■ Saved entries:
*** Begin section ***

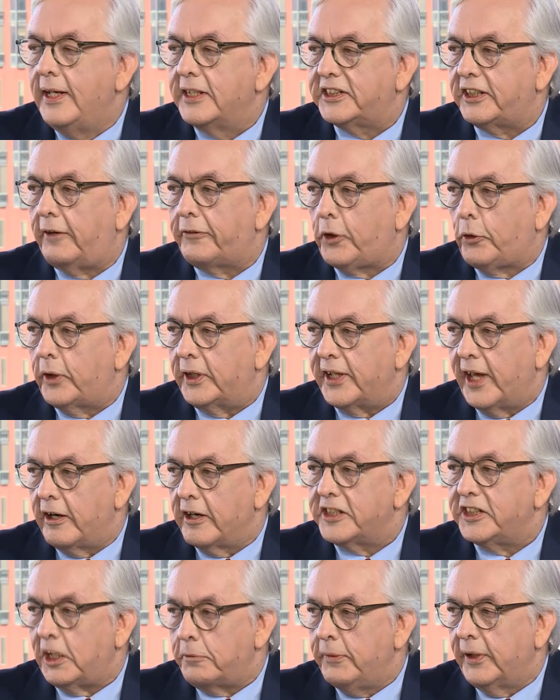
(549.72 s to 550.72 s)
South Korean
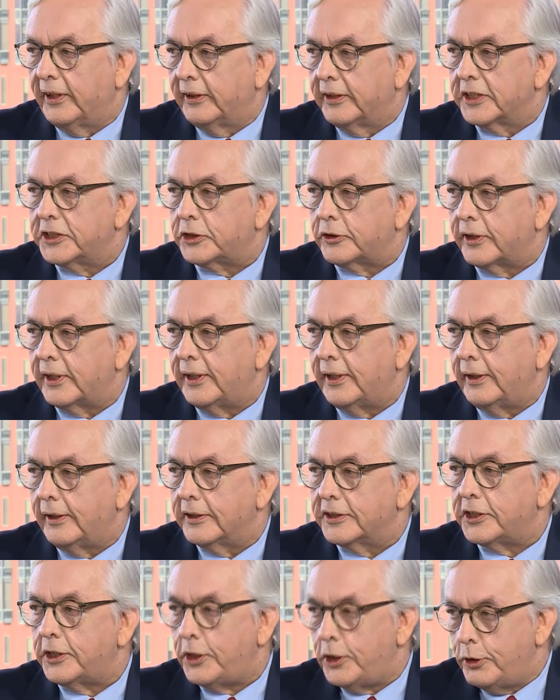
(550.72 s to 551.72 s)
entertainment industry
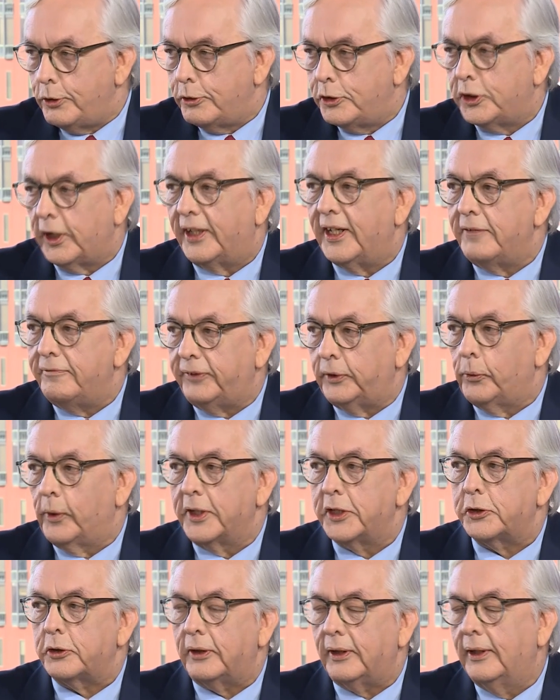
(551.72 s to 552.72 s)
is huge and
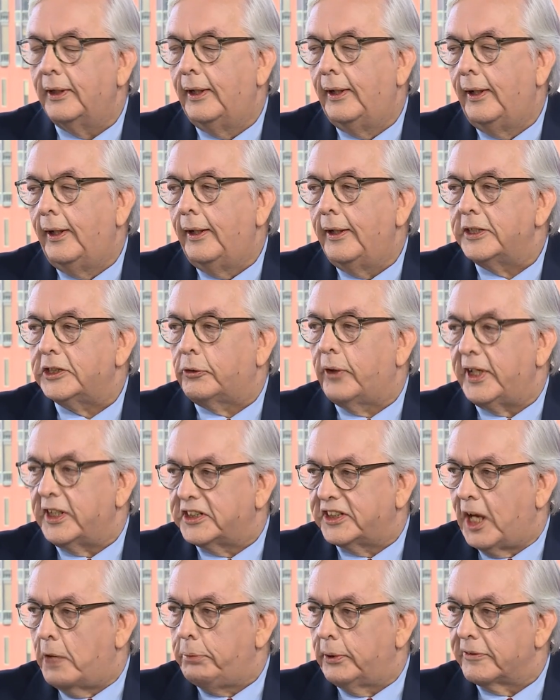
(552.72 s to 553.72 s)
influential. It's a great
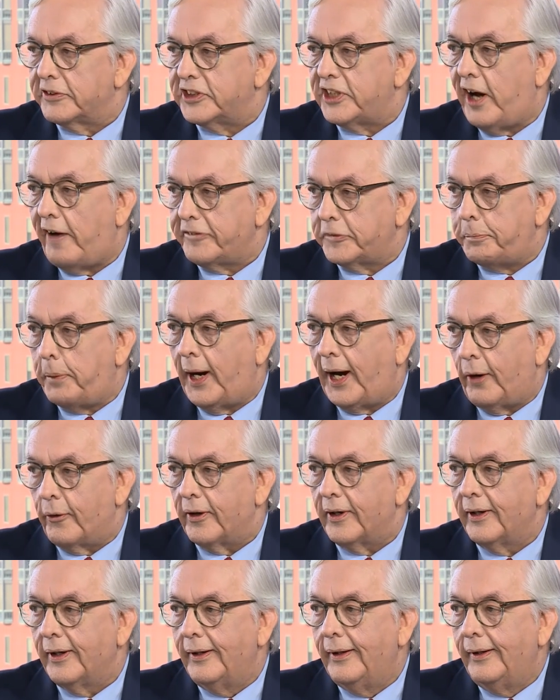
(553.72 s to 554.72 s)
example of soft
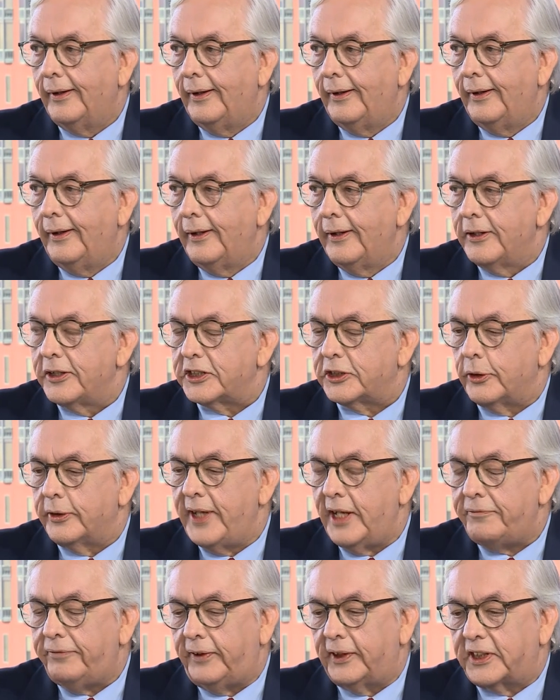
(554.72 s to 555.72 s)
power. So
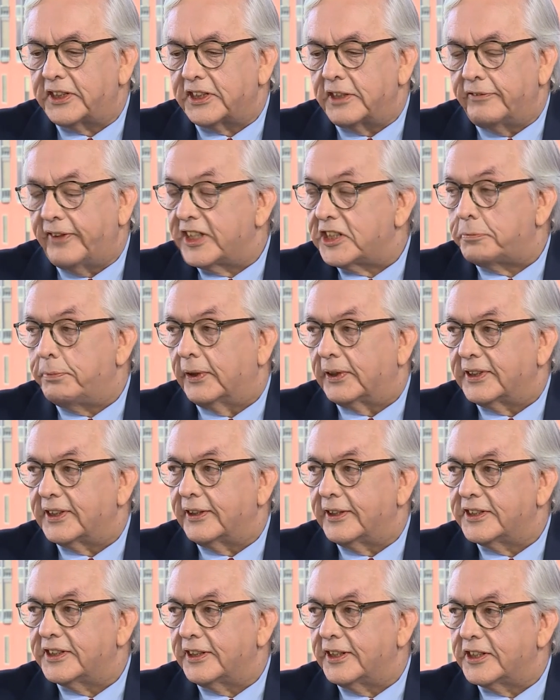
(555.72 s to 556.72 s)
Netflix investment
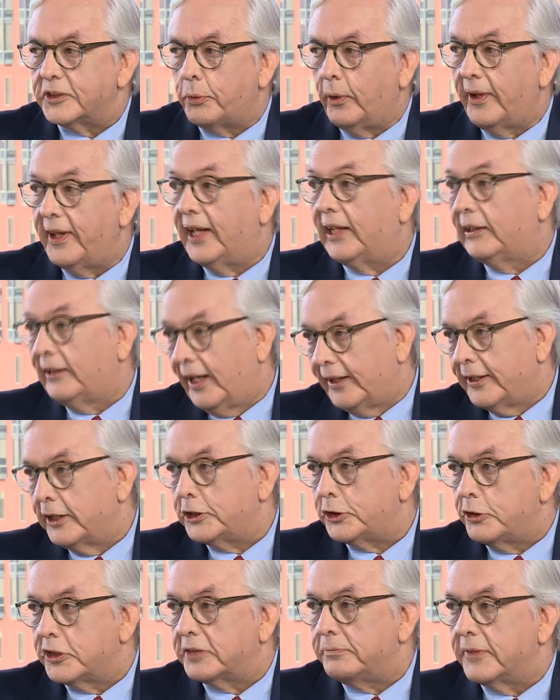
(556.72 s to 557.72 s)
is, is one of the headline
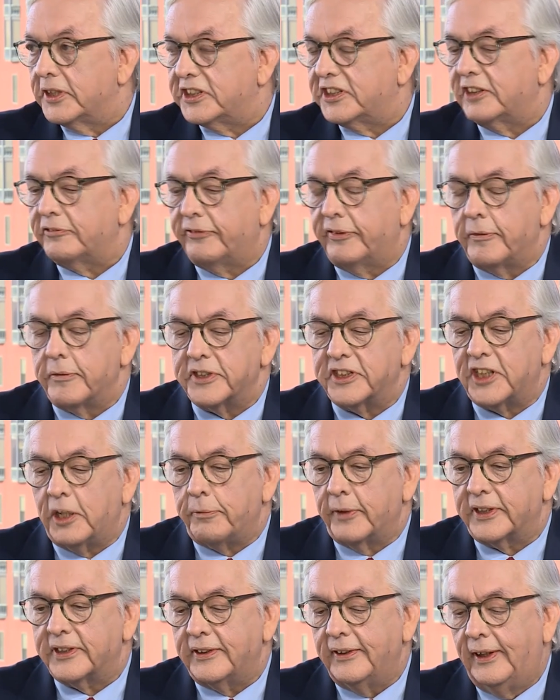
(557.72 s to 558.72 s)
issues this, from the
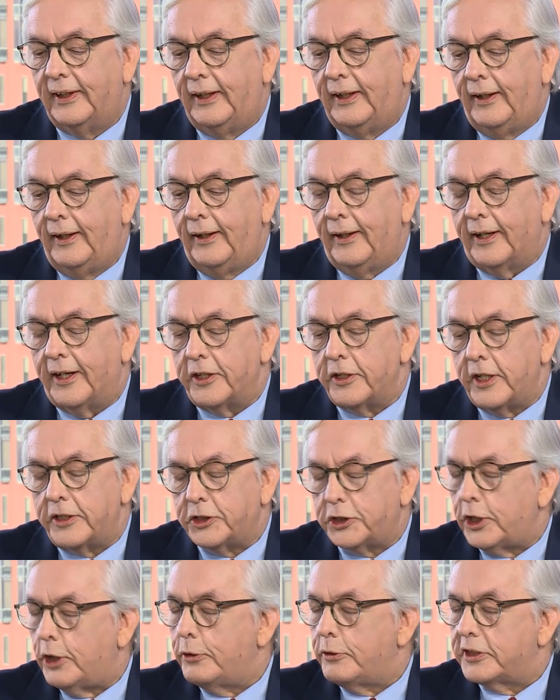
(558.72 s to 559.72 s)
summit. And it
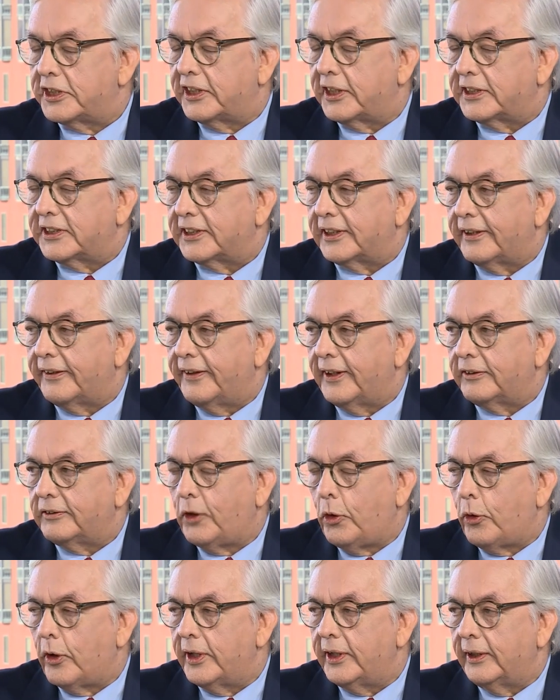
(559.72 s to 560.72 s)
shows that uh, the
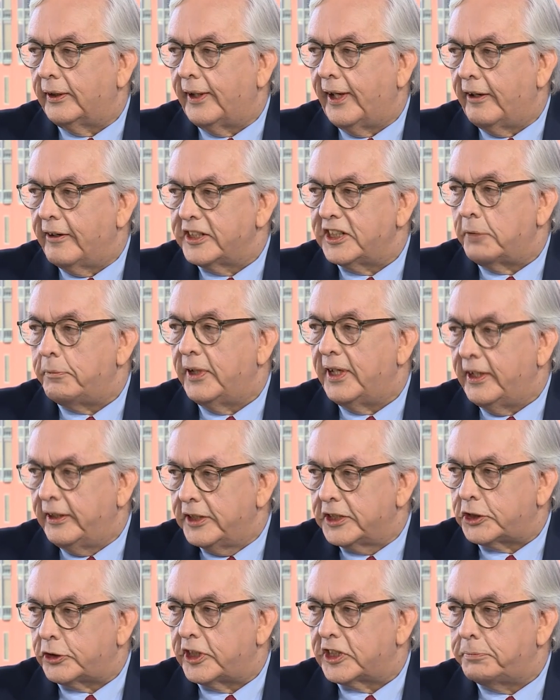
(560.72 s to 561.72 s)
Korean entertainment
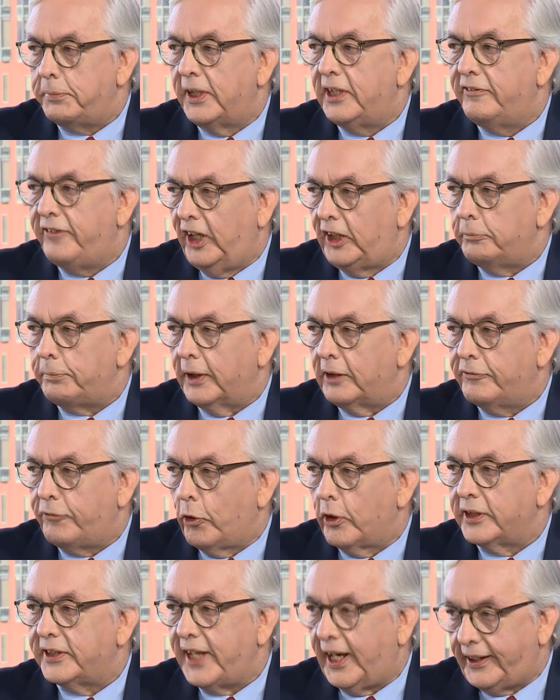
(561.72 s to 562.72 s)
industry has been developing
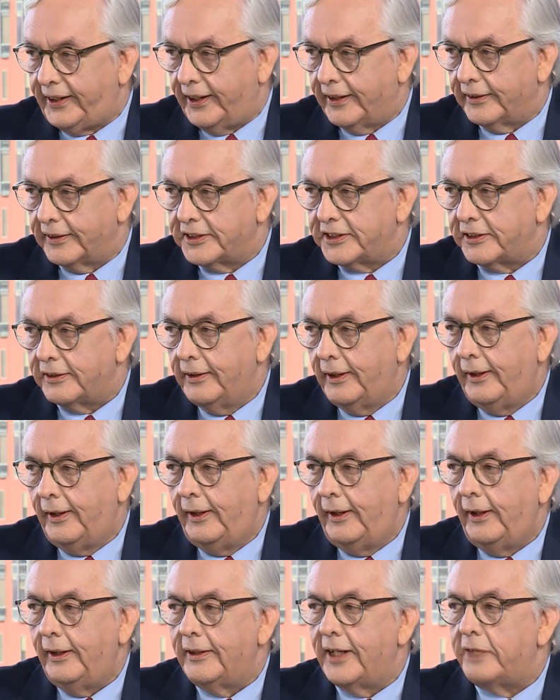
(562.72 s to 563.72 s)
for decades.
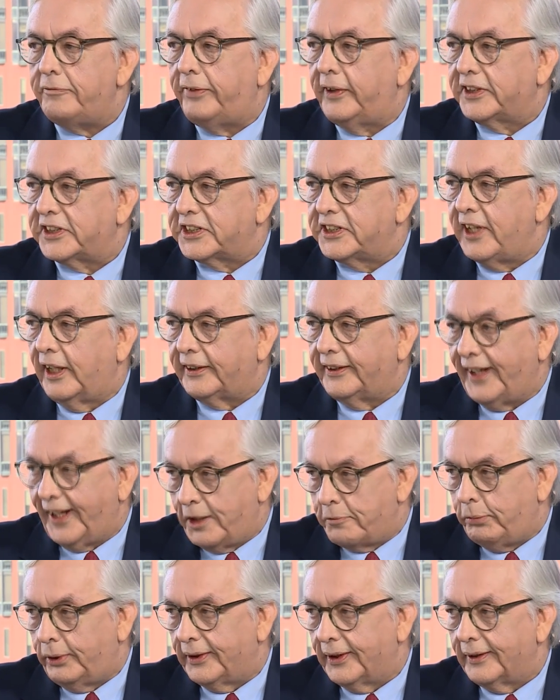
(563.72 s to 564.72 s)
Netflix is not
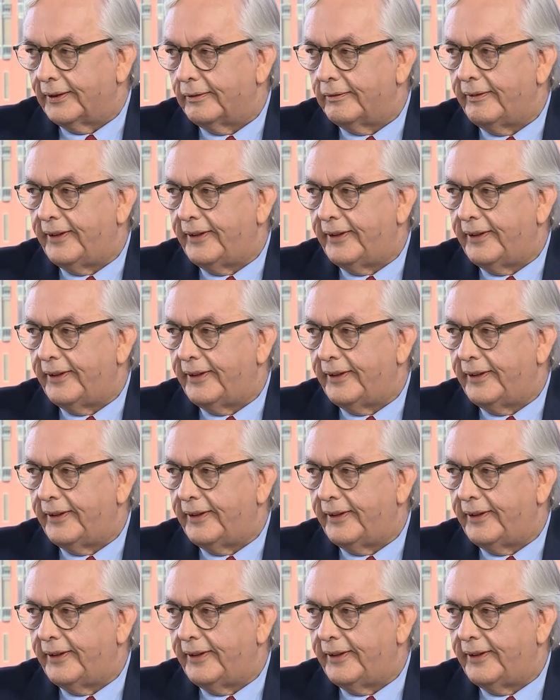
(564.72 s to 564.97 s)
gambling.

*** End section ***

■ Task brief:
Restate each entry word for word; omit the pictures.

■ Task output:
(549.72 s to 550.72 s)
South Korean
(550.72 s to 551.72 s)
entertainment industry
(551.72 s to 552.72 s)
is huge and
(552.72 s to 553.72 s)
influential. It's a great
(553.72 s to 554.72 s)
example of soft
(554.72 s to 555.72 s)
power. So
(555.72 s to 556.72 s)
Netflix investment
(556.72 s to 557.72 s)
is, is one of the headline
(557.72 s to 558.72 s)
issues this, from the
(558.72 s to 559.72 s)
summit. And it
(559.72 s to 560.72 s)
shows that uh, the
(560.72 s to 561.72 s)
Korean entertainment
(561.72 s to 562.72 s)
industry has been developing
(562.72 s to 563.72 s)
for decades.
(563.72 s to 564.72 s)
Netflix is not
(564.72 s to 564.97 s)
gambling.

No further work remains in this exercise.